Daniel Tichenor, an immigration politics scholar at the University of Oregon, called it “highly unusual” in the post-World War II era to have proponents of sharply reduced immigration in such high-ranking positions.
“You would have to go to the 1920s and 1930s to find a comparable period in which you could point to people within the executive agencies and the White House who favored significant restrictions,” Mr. Tichenor said.
Their influence is already being felt. Mr. Trump is known for his sound-bite-ready pledges to deport millions of people here illegally and to build a border wall, but some of the administration’s more technical yet critical changes to immigration procedures came directly from officials with long ties to the hard-line groups.

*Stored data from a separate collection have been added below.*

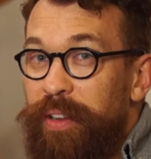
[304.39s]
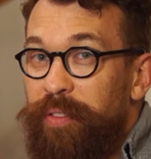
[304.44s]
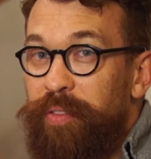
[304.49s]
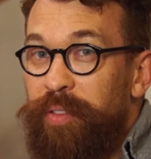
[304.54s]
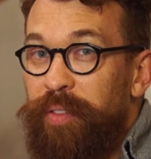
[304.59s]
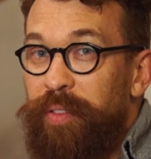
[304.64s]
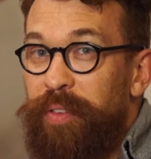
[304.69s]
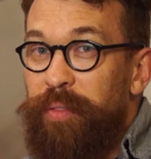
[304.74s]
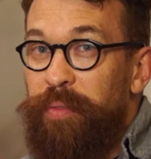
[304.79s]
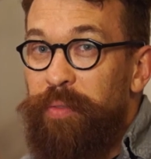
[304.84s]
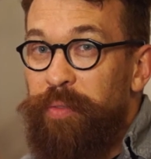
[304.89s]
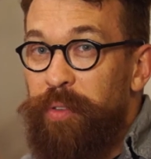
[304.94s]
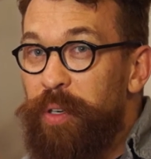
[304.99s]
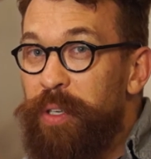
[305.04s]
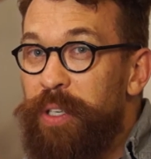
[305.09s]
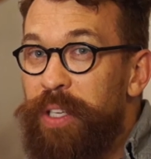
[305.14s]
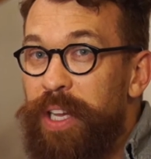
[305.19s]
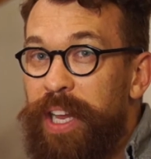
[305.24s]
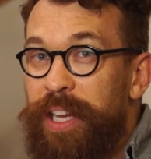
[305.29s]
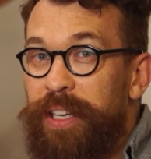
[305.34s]
of
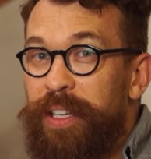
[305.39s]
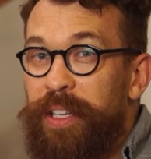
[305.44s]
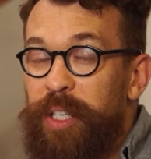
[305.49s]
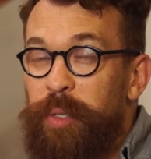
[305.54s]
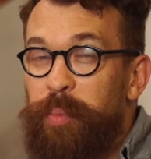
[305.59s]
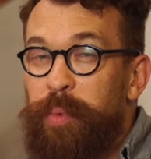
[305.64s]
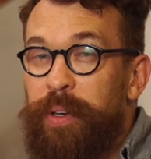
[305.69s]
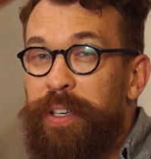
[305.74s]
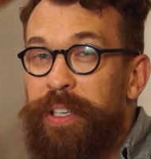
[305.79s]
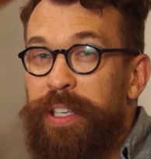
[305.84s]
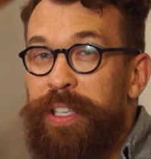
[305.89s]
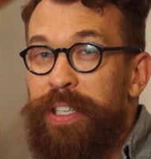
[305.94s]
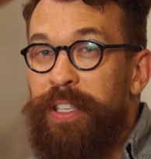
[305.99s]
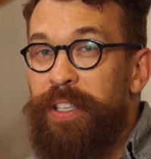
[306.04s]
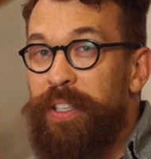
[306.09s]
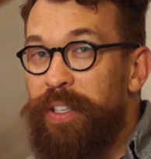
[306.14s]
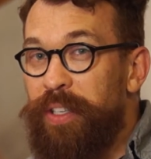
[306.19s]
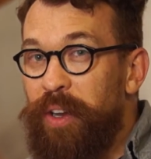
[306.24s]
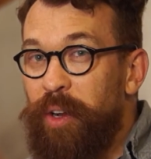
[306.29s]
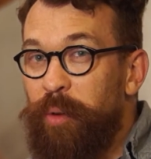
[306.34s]
firsthand experience
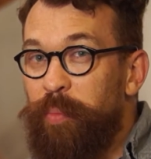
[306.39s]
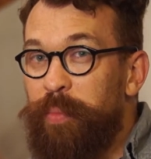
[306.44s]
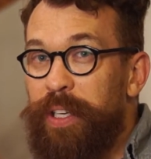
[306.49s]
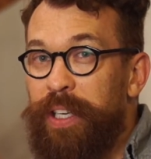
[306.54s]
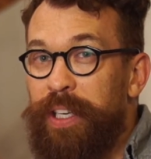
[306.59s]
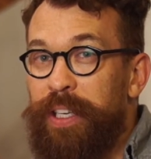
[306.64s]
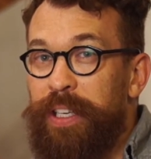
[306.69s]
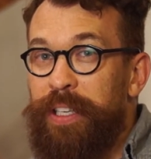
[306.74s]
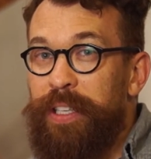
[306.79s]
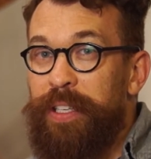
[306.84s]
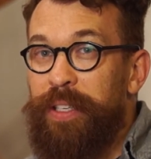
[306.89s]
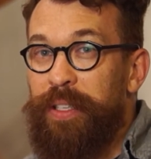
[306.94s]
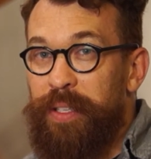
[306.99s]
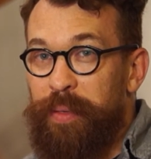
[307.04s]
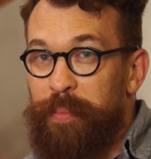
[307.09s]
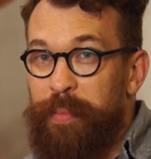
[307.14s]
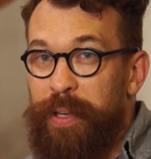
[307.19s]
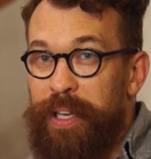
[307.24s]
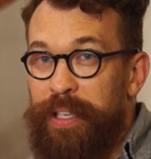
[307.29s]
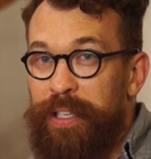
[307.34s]
sculpting
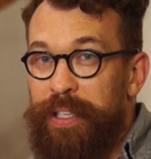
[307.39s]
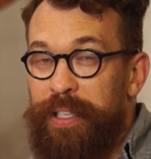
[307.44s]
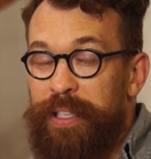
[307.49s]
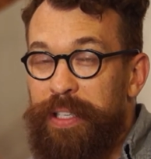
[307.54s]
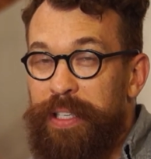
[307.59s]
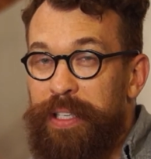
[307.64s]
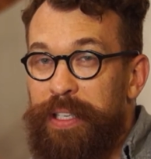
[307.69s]
cement.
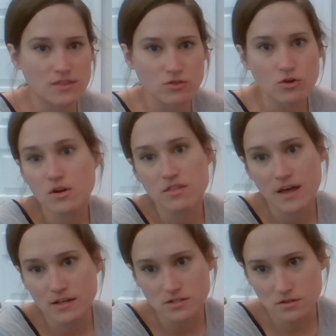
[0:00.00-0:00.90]

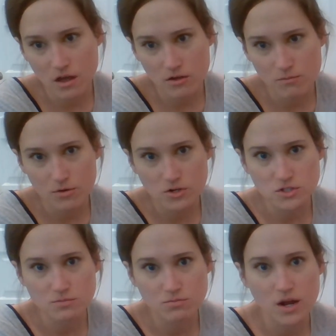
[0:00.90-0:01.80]
$230,000
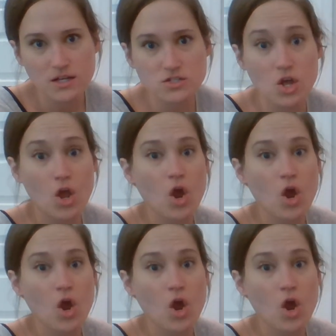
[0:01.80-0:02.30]
purchase price.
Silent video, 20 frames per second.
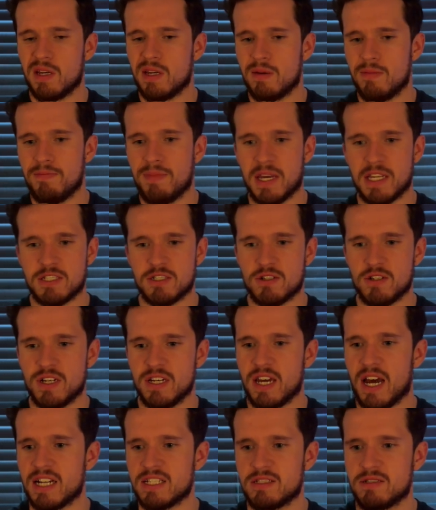basically
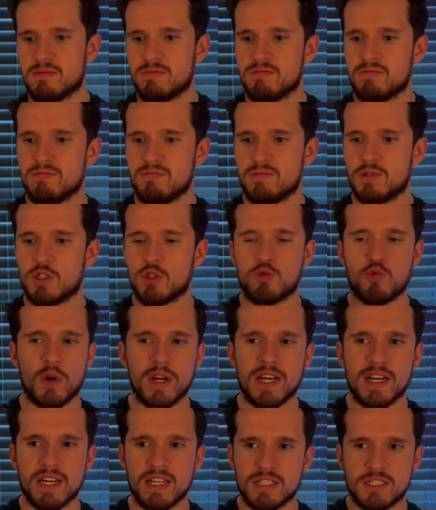got some
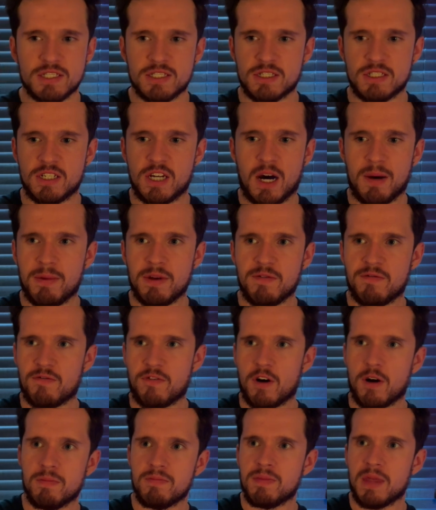sweetness coming
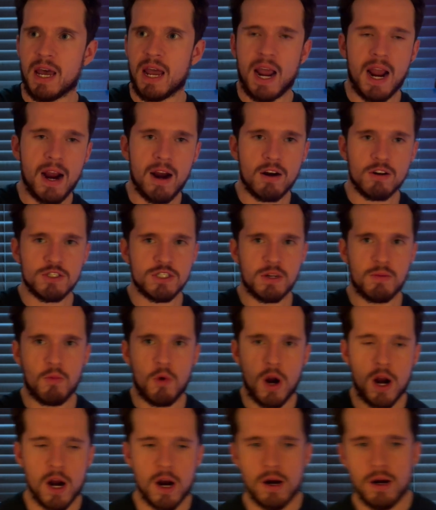from the air
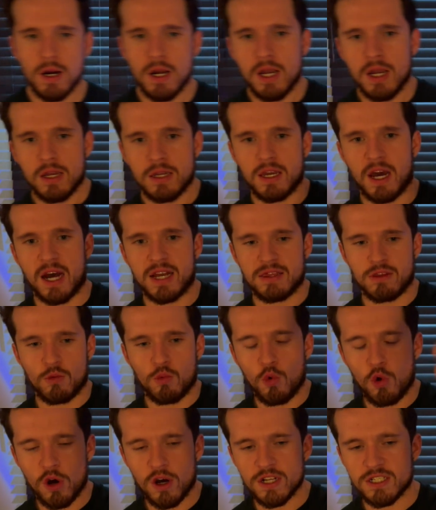somewhere, got the
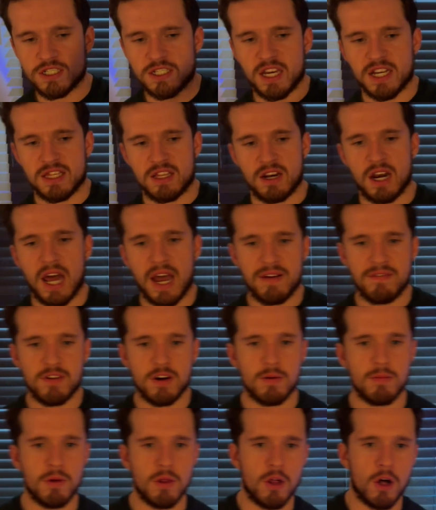woods and got the lavender
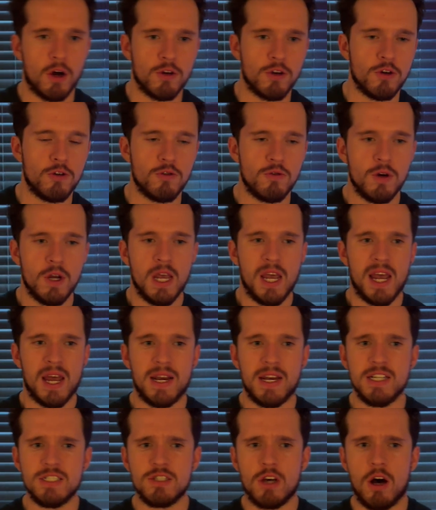below you. And
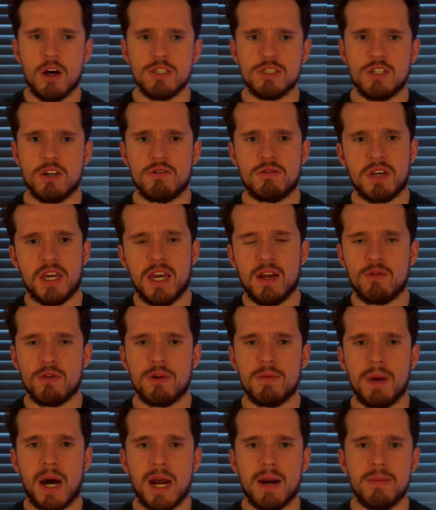this also can
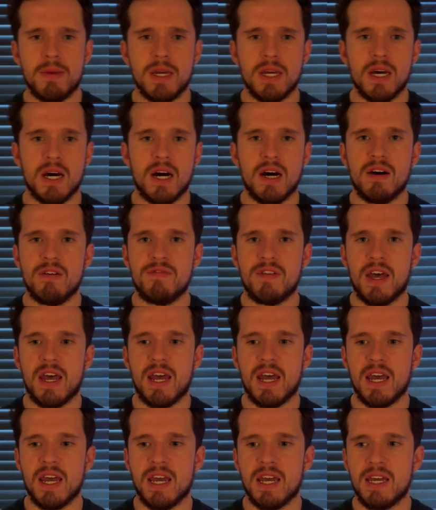remind me of
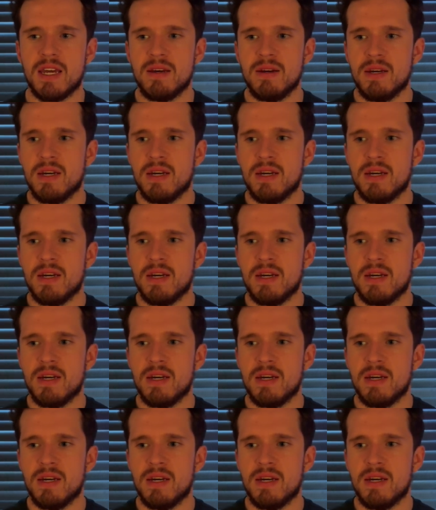a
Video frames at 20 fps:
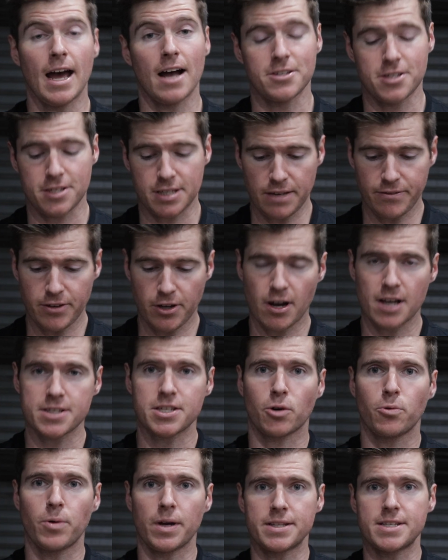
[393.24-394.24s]
I'll just give you
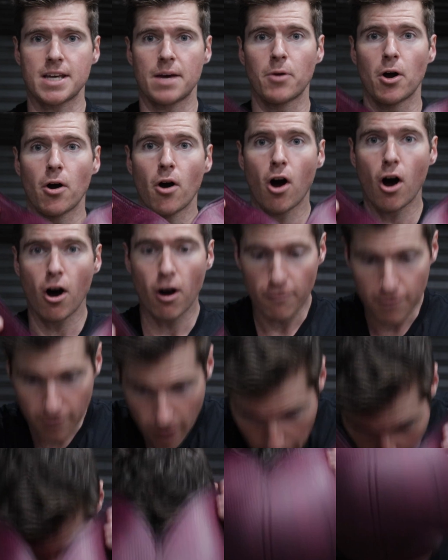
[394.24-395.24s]
guys a quick demo
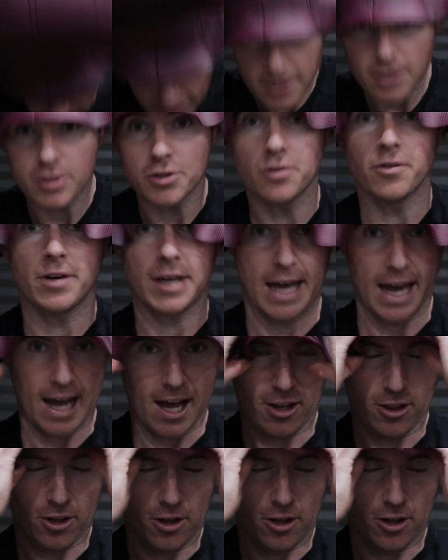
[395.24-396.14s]
of putting the new cowl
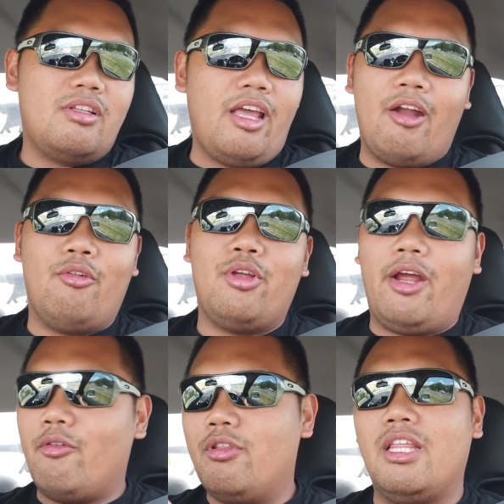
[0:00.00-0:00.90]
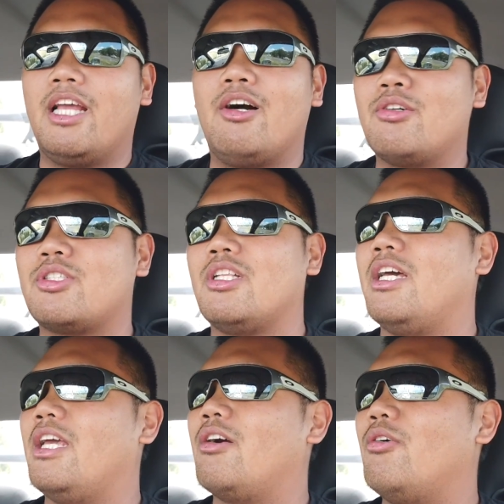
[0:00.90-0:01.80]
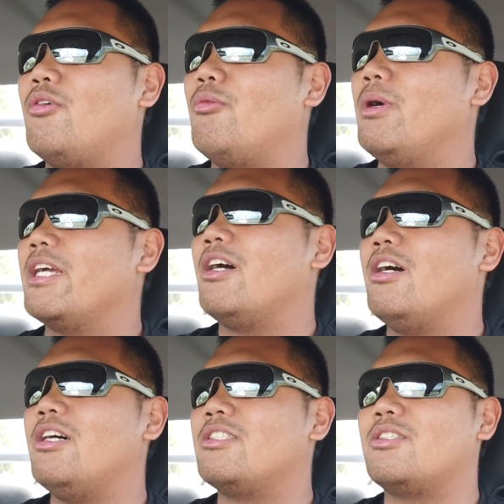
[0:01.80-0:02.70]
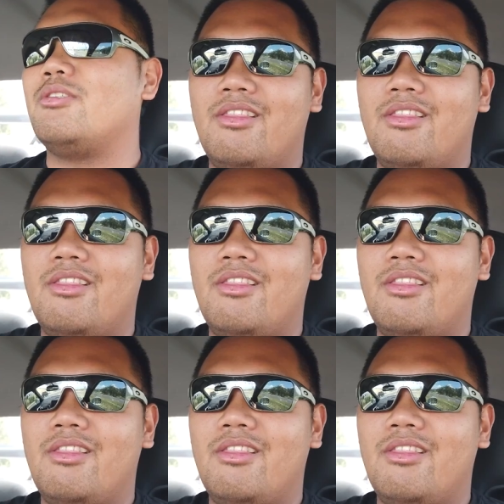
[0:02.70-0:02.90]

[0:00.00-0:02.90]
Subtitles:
everything else, like, oh my gosh,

These include expanding cooperation between immigration agents and local law enforcement officials; cracking down on “sanctuary cities”; making it more difficult for migrants to successfully claim asylum; allowing the Border Patrol access to all federal lands; and curtailing the practice of “catch and release,” in which undocumented immigrants are released from detention while their cases plod through the courts.
Although his proposed budget slashed $1 billion from the Justice Department, Mr. Trump included $80 million to hire new judges to accelerate deportation proceedings. Mr. Sessions said at an event at the border in Arizona this month that 50 would be added to the bench this year and 75 more next year.
“Trump has put together the people who are taking this thing down to the operating-instruction level,” Mr. Stein said.
Even those who have labored for decades to scale back immigration did not expect such a dramatic change. “This is inconceivable a year ago,” said Mark Krikorian, executive director of the Center for Immigration Studies. “Frankly, it’s almost inconceivable six months ago.”
Despite their recent policy victories, the groups remain wary as to whether the administration will follow through on all its promises. In particular they point to Mr. Trump’s failure to immediately end President Barack Obama’s policy of Deferred Action for Childhood Arrivals, allowing the so-called Dreamers who came illegally as children to remain in the country, as well as his choice of a pro-immigration economist to lead his Council of Economic Advisers.
“The biggest enemy we face right now is complacency,” Mr. Stein of FAIR said, “because Trump’s people have our ideas.”